Sestet: A six-lined stanza of poetry; also the last six lines of an Italian sonnet.
Simile: A comparison of things using the word like, as, or so
Soliloquy: A character’s speech to the audience, in which emotions and ideas are
revealed. A monologue is a soliloquy only if the character is alone on stage.
30
Stanza: A grouping of poetic lines; a deliberate arrangement of lines in poetry.
Stock Character: A stereotypical character.
Stream of Consciousness: A form of writing that replicates the way the human mind
works. Ideas are presented in random order; thoughts are often unfinished.
Style: The way a writer uses language; takes into account word choice, diction, figures of
speech, and so on.

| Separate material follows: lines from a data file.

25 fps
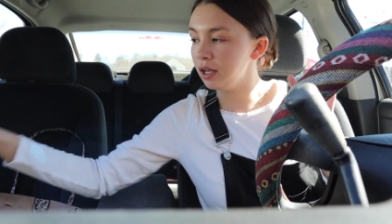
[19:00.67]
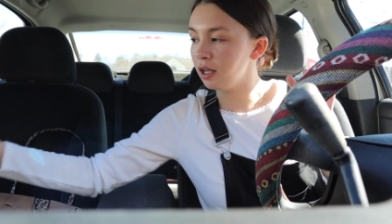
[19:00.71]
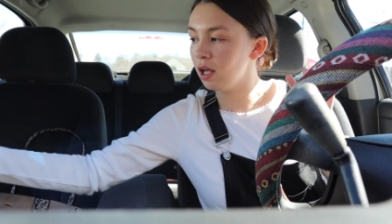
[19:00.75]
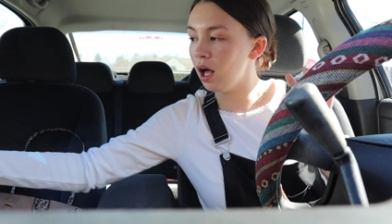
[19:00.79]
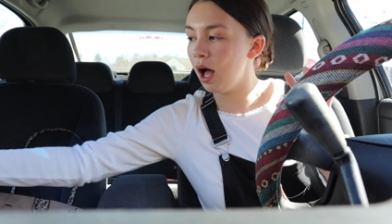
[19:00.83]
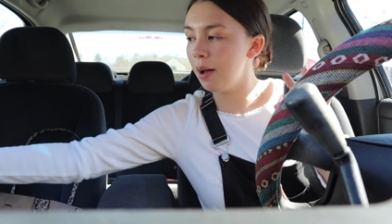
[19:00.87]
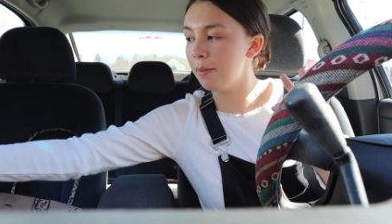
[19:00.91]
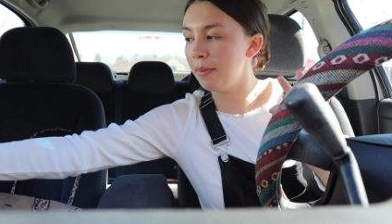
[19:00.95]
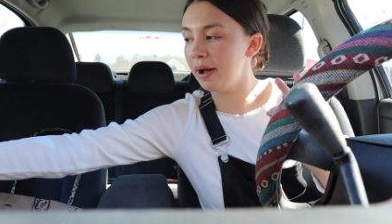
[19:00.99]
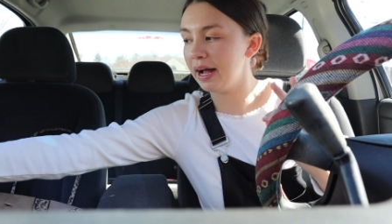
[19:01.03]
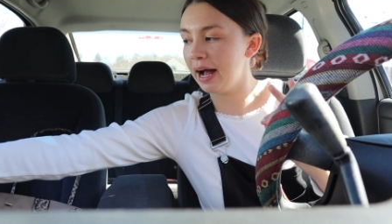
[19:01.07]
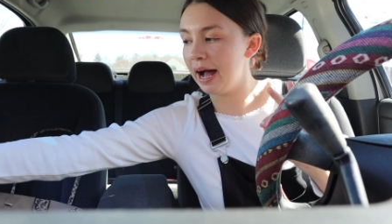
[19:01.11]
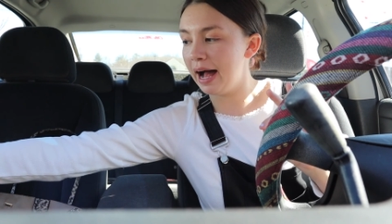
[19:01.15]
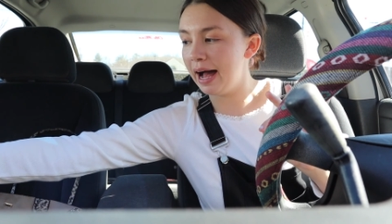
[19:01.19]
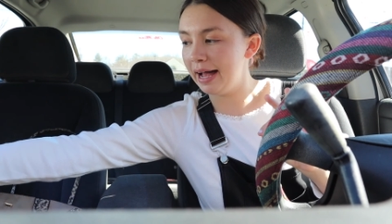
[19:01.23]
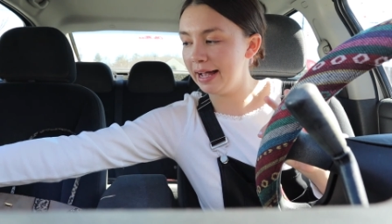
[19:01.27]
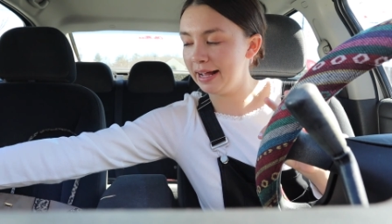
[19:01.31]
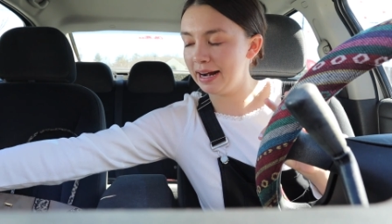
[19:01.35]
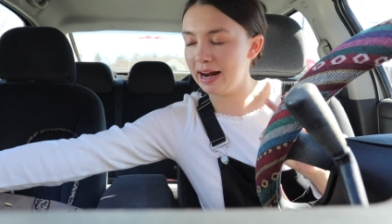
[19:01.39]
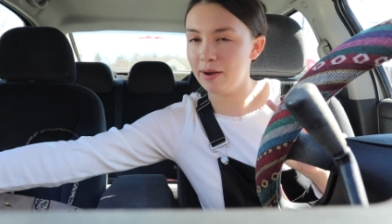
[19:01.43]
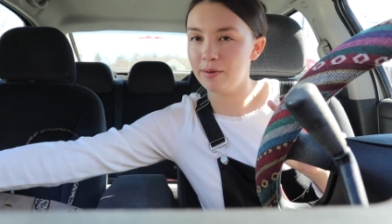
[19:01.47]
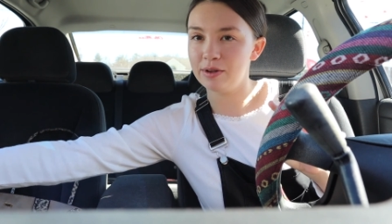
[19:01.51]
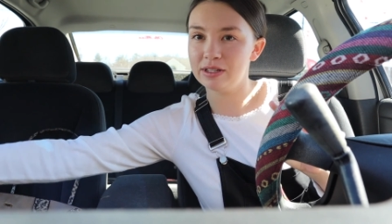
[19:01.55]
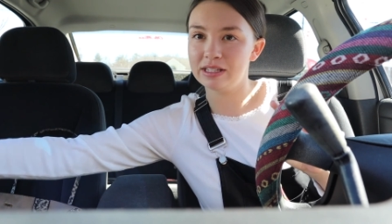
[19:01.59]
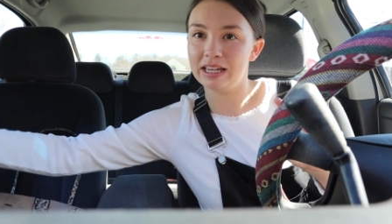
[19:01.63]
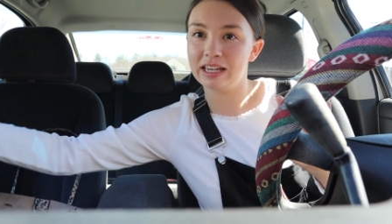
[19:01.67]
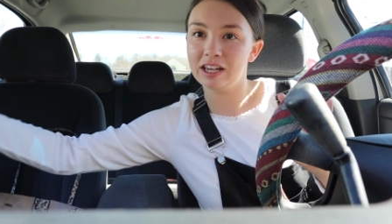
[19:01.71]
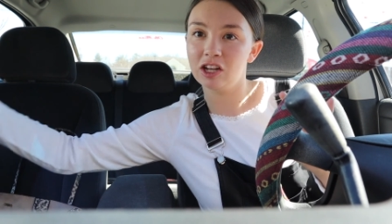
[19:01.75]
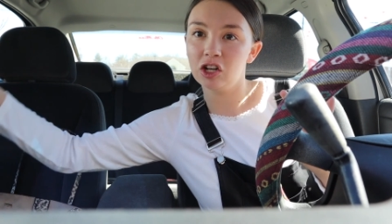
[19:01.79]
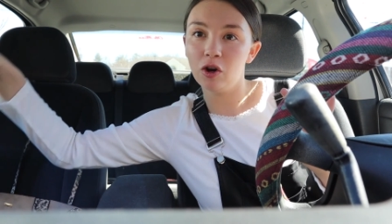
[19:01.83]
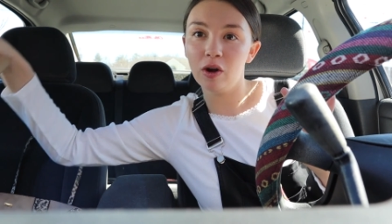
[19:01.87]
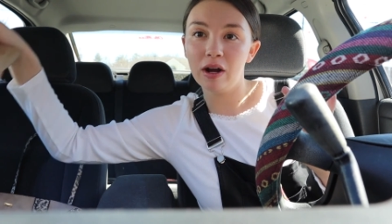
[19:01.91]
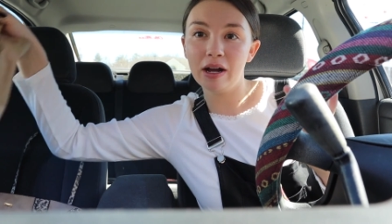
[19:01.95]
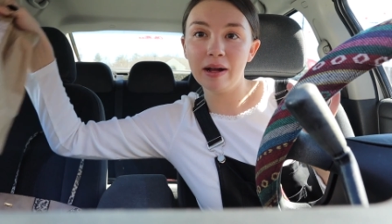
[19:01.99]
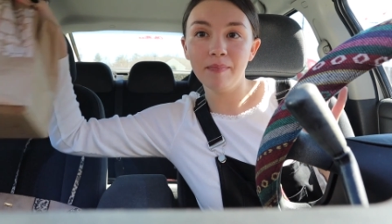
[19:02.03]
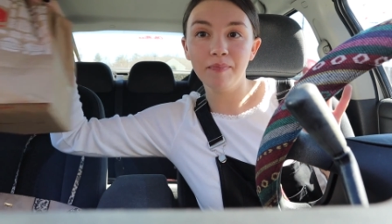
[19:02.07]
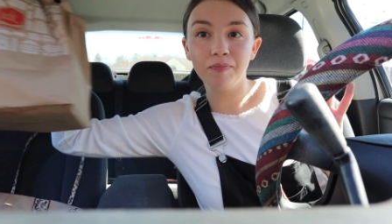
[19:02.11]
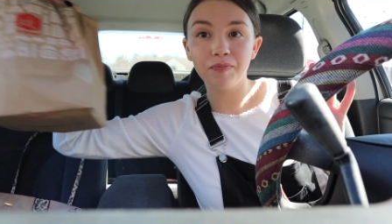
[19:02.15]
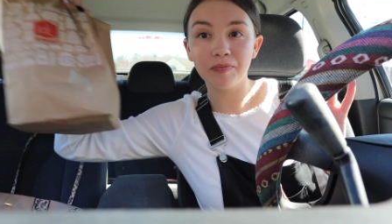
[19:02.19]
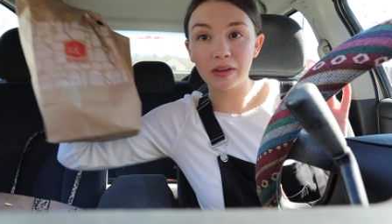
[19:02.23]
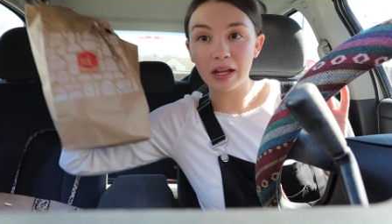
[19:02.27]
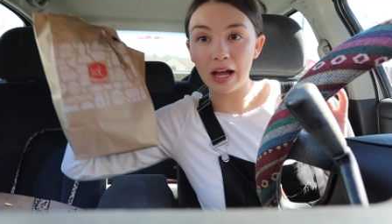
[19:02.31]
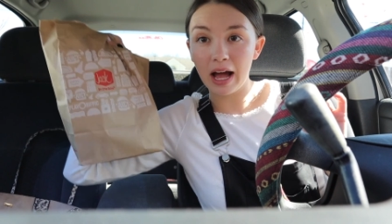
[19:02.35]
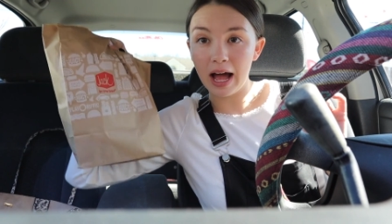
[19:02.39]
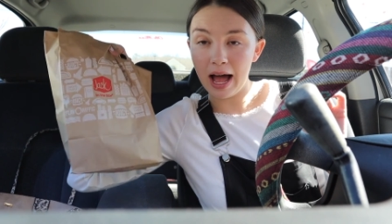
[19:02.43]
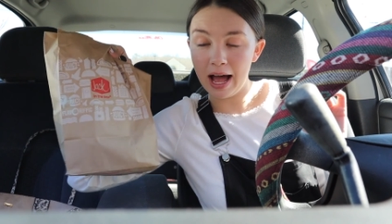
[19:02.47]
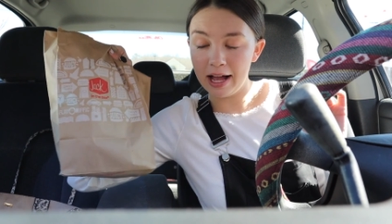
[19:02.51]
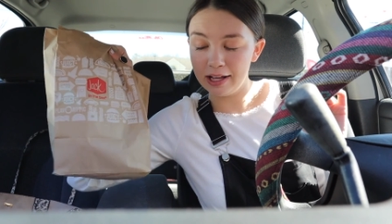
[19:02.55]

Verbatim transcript: caught my eye, and I was like, you know what?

Refers to the writer’s voice.
Symbol: A concrete object, scene, or action which has deeper significance because it is
associated with something else, often an important idea or theme in the work.
Synecdoche: A figure of speech where one part represents the entire object or vice versa.
Syntax: The way in which words, phrases, and sentences are ordered and connected.
Theme: The central idea of a literary work.
Tone: Refers to the author’s attitude toward the subject, and often sets the mood of the
piece.
Tragic Flaw: Traditionally, a defect in a hero or heroine that leads to his or her downfall.
Transition/segue: The means to get from one portion of a poem or story to another; for
instance, to another setting, to another character’s viewpoint, to a later or earlier
time period. It is a way of smoothly connecting different parts of a work.